You are viewing a plain text version of this content. The canonical link for it is here.
Posted to dev@flume.apache.org by "Josh Myers (JIRA)" <ji...@apache.org> on 2013/06/19 15:50:19 UTC
[jira] [Created] (FLUME-2096) HDFS Not appending to a file, continuously rollng file.

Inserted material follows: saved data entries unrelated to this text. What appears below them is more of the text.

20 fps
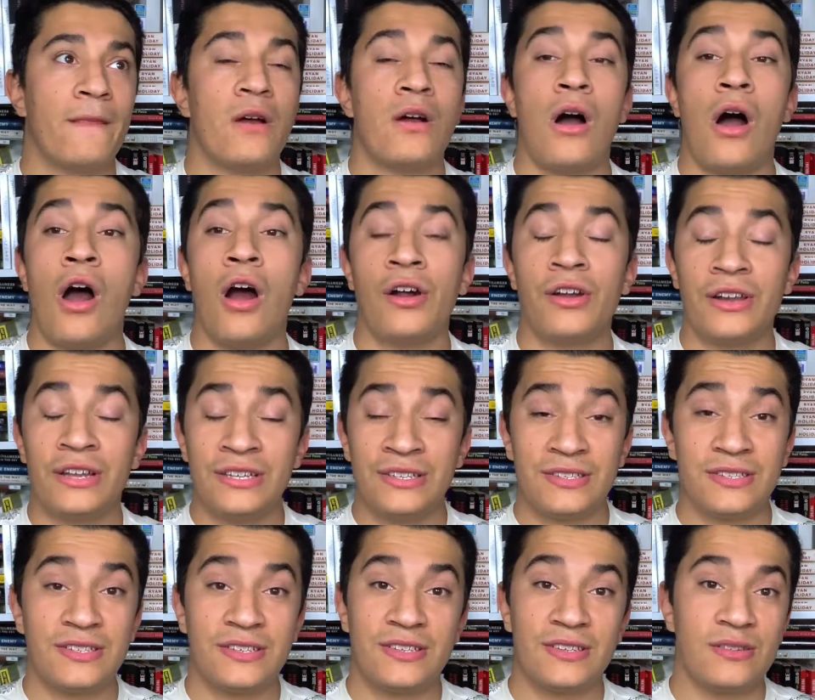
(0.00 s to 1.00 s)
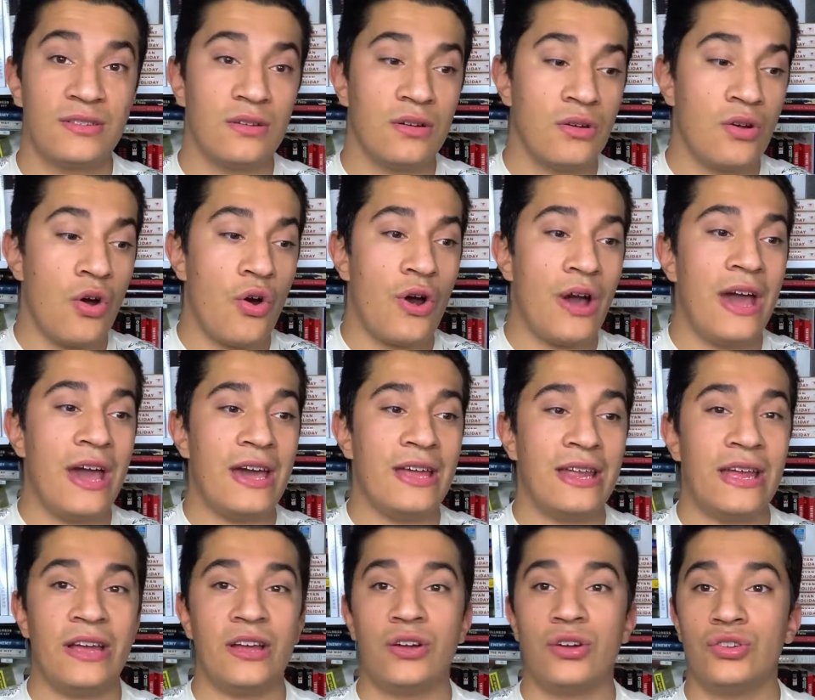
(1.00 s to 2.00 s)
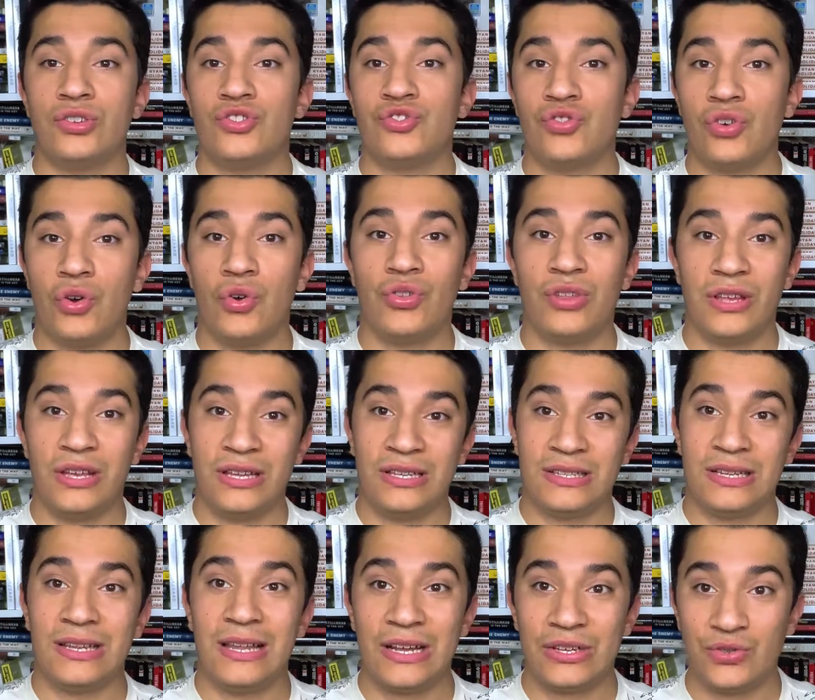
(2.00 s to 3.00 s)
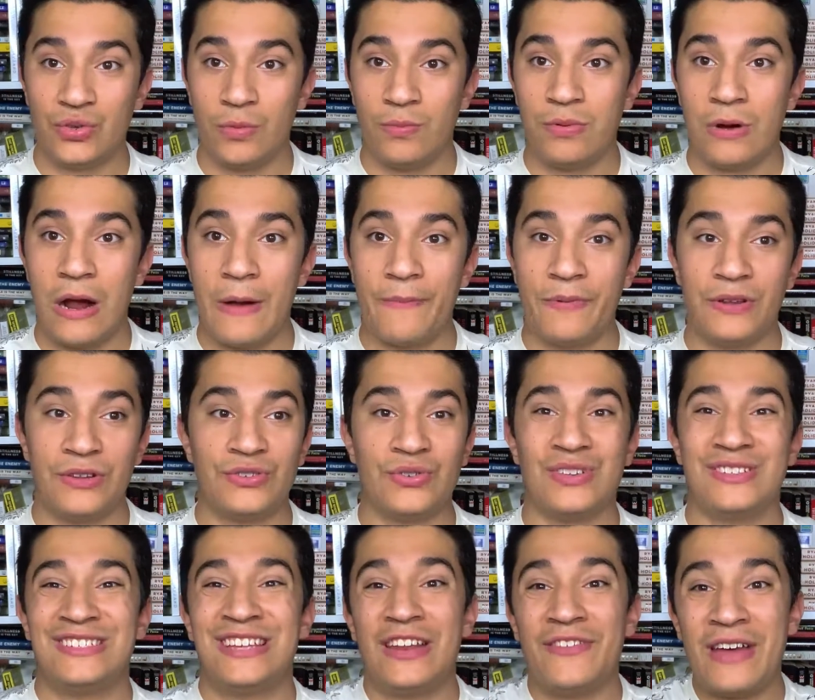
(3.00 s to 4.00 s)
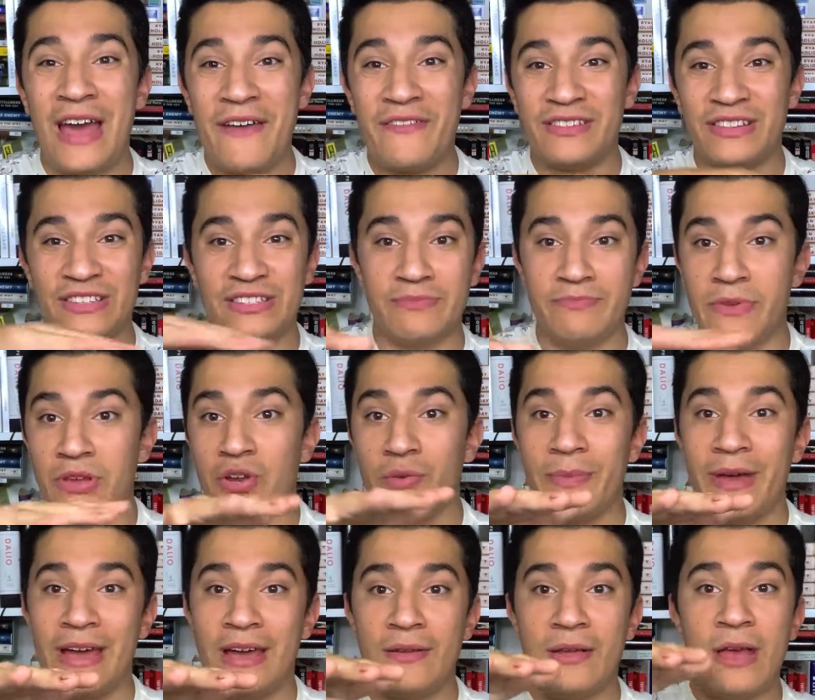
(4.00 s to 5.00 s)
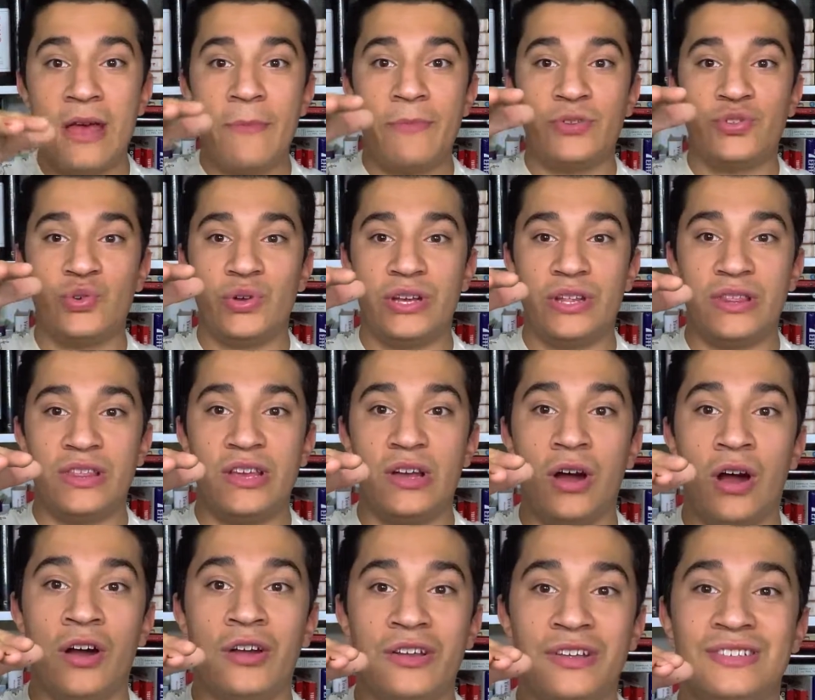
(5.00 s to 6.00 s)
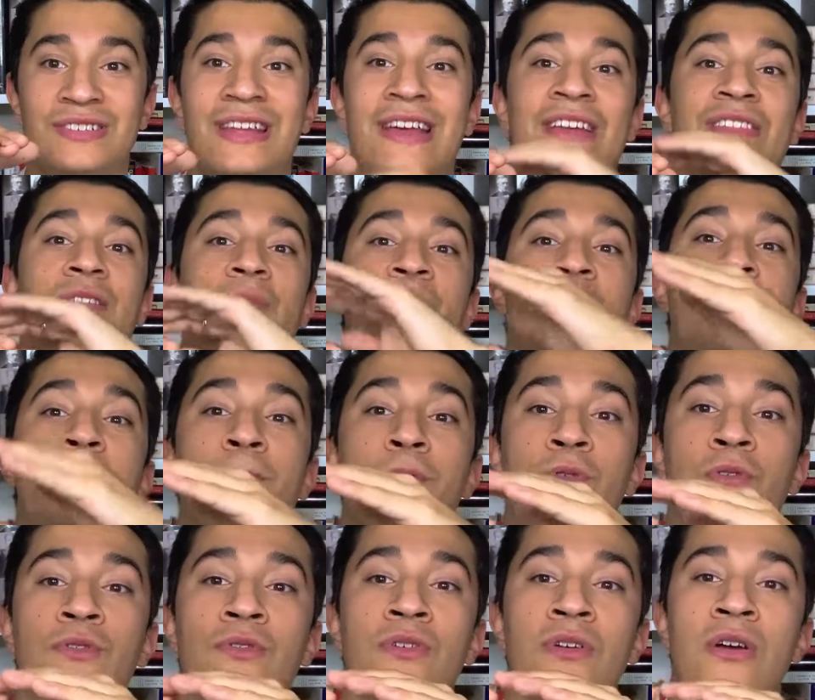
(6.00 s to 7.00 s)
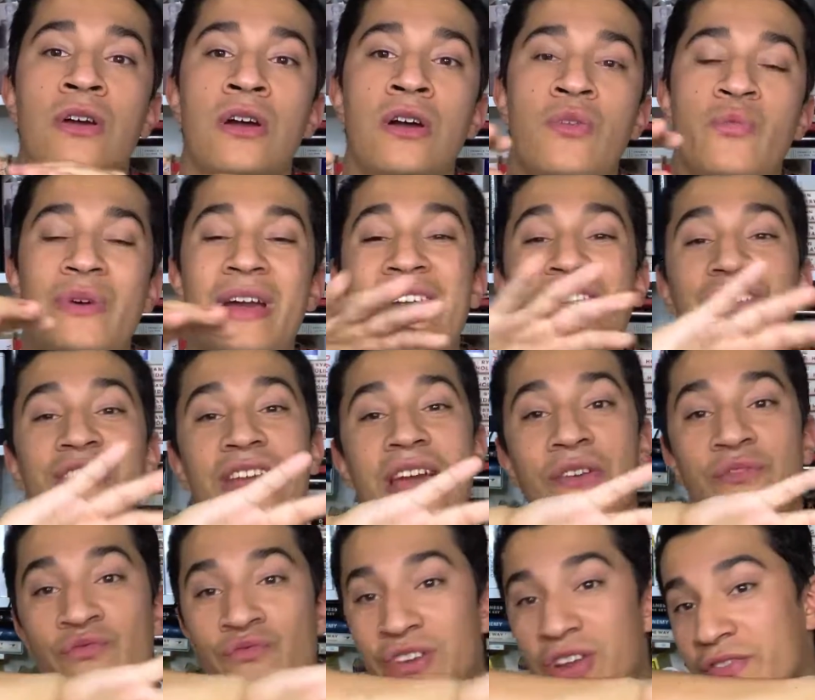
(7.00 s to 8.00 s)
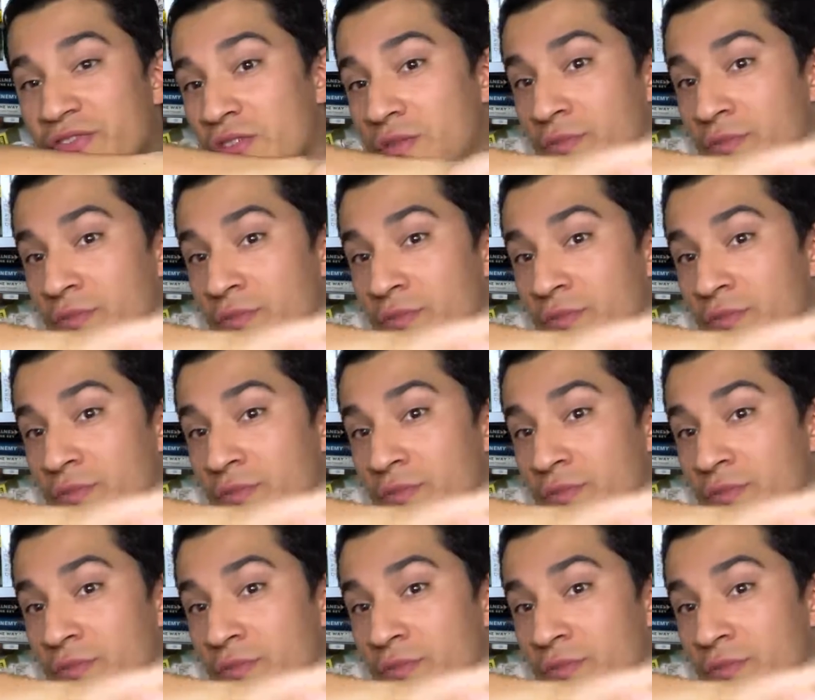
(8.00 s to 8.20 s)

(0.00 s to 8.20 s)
artists go ahead and control the intellectual property. So instead of having this middleman between the artist and the people, we actually get rid of the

Josh Myers created FLUME-2096:
---------------------------------

             Summary: HDFS Not appending to a file, continuously rollng file.
                 Key: FLUME-2096
                 URL: https://issues.apache.org/jira/browse/FLUME-2096
             Project: Flume
          Issue Type: Bug
          Components: Sinks+Sources
    Affects Versions: v1.3.0
         Environment: Ubuntu 12.04 - 
Flume 1.3.0-cdh4.3.0
Source code repository: https://git-wip-us.apache.org/repos/asf/flume.git
Revision: 6acdb16f9f70cb6537a70e5070985901ea4ad449
Compiled by jenkins on Mon May 27 21:10:41 PDT 2013
>From source with checksum b71131b08ef7aea7a7930fbec9880881
            Reporter: Josh Myers


Hi guys,

We are sending JSON events from our pipeline into a flume http source. 
We have written a custom multiplexer and sink serializer. The events are 
being routed into the correct channels and consumed OK by the sinks. The 
custom serializer takes a JSON event and outputs a csv. Files are being 
written to s3 ( using s3n as hdfs ) but rather than appending the 
written csv file, each event seems to be generating it own csv. 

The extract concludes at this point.